Exercise objective -> Search the data for the word "frames" and copy out every line that has it.
□ □ □ □
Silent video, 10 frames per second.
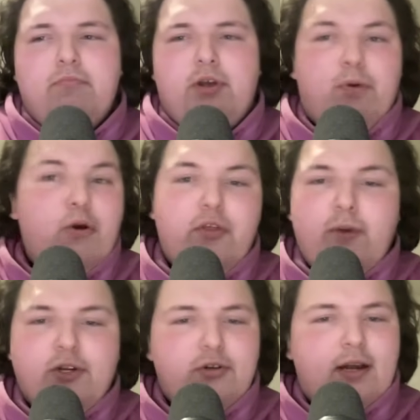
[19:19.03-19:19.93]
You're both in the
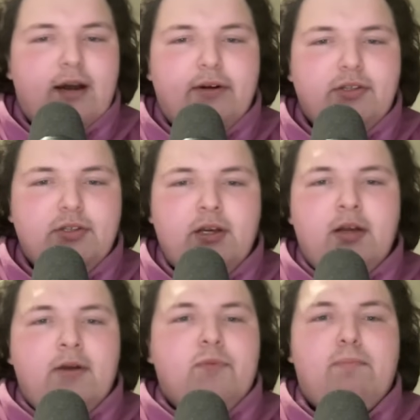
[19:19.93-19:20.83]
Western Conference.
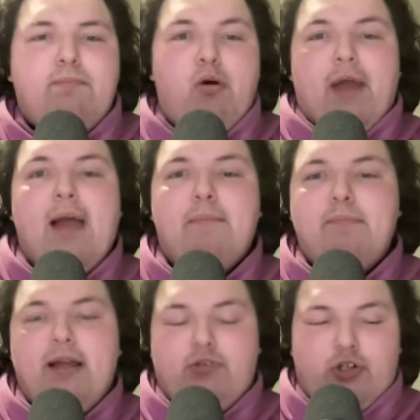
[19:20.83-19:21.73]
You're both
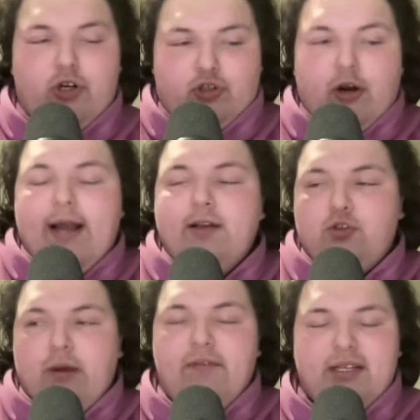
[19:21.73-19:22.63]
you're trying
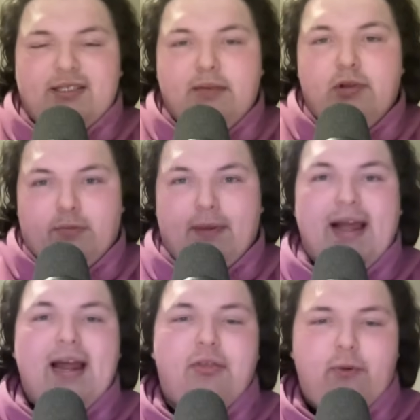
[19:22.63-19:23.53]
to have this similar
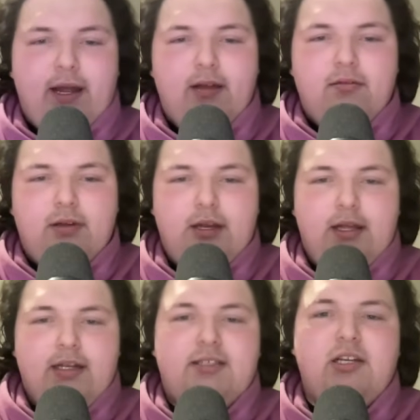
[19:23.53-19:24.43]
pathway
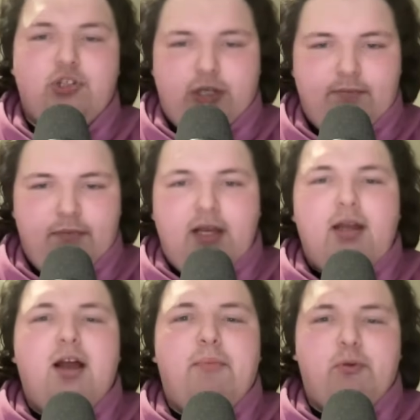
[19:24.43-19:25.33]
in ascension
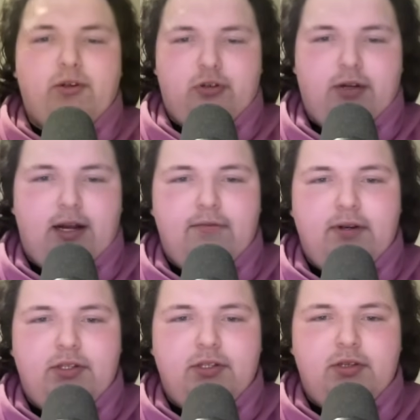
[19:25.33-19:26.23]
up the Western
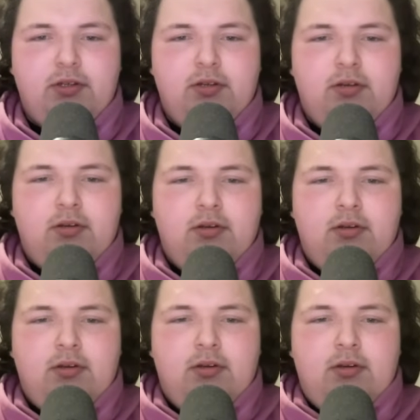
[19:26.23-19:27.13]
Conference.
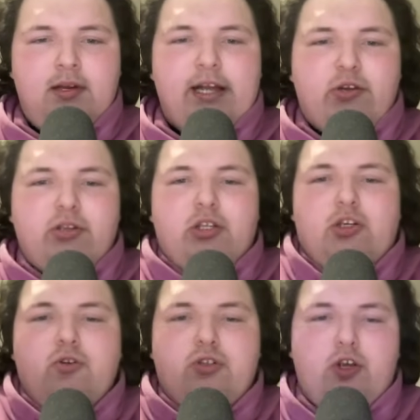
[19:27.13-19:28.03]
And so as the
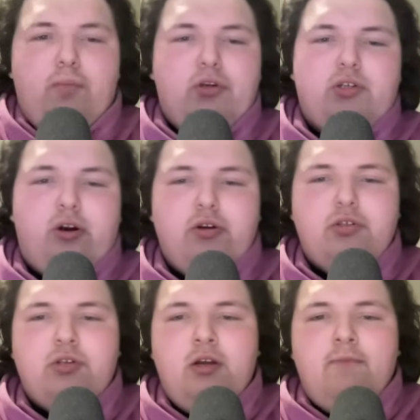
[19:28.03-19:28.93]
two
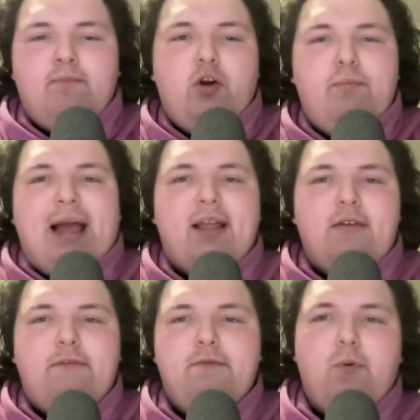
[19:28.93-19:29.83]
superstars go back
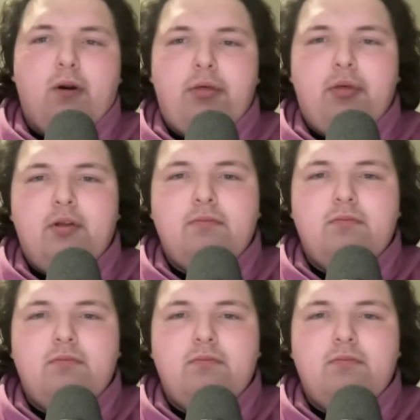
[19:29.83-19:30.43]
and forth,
□ □ □ □
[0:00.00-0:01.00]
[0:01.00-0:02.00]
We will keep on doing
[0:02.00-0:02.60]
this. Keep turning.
□ □ □ □
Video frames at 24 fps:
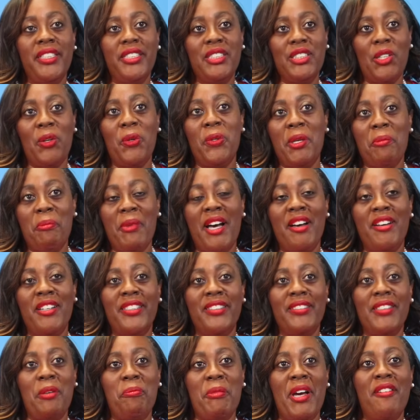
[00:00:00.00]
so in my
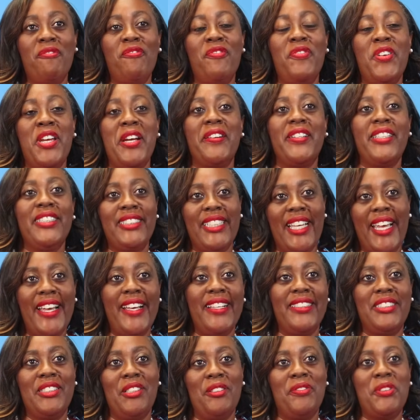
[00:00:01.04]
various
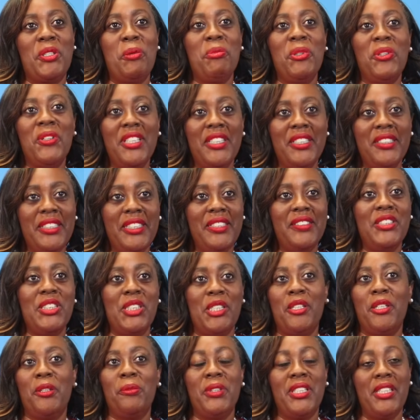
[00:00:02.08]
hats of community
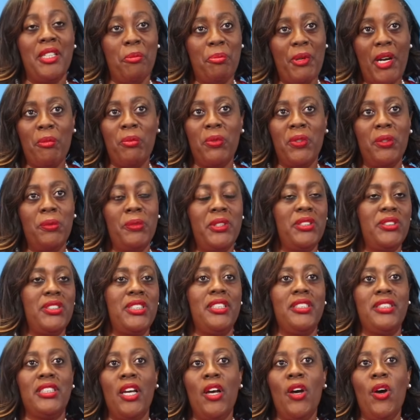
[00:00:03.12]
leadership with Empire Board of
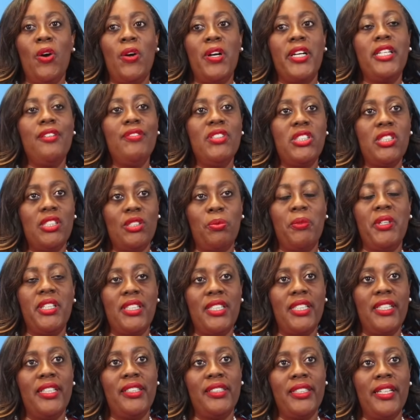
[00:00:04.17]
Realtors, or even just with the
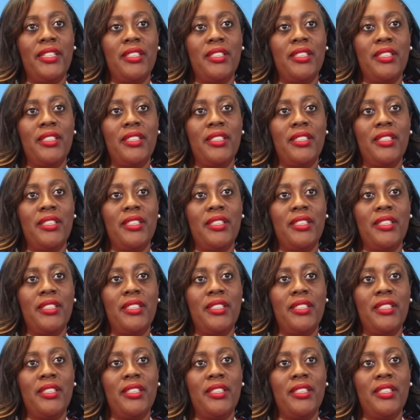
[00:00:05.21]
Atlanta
□ □ □ □
Answer for this exercise ->
Silent video, 10 frames per second.
Video frames at 24 fps:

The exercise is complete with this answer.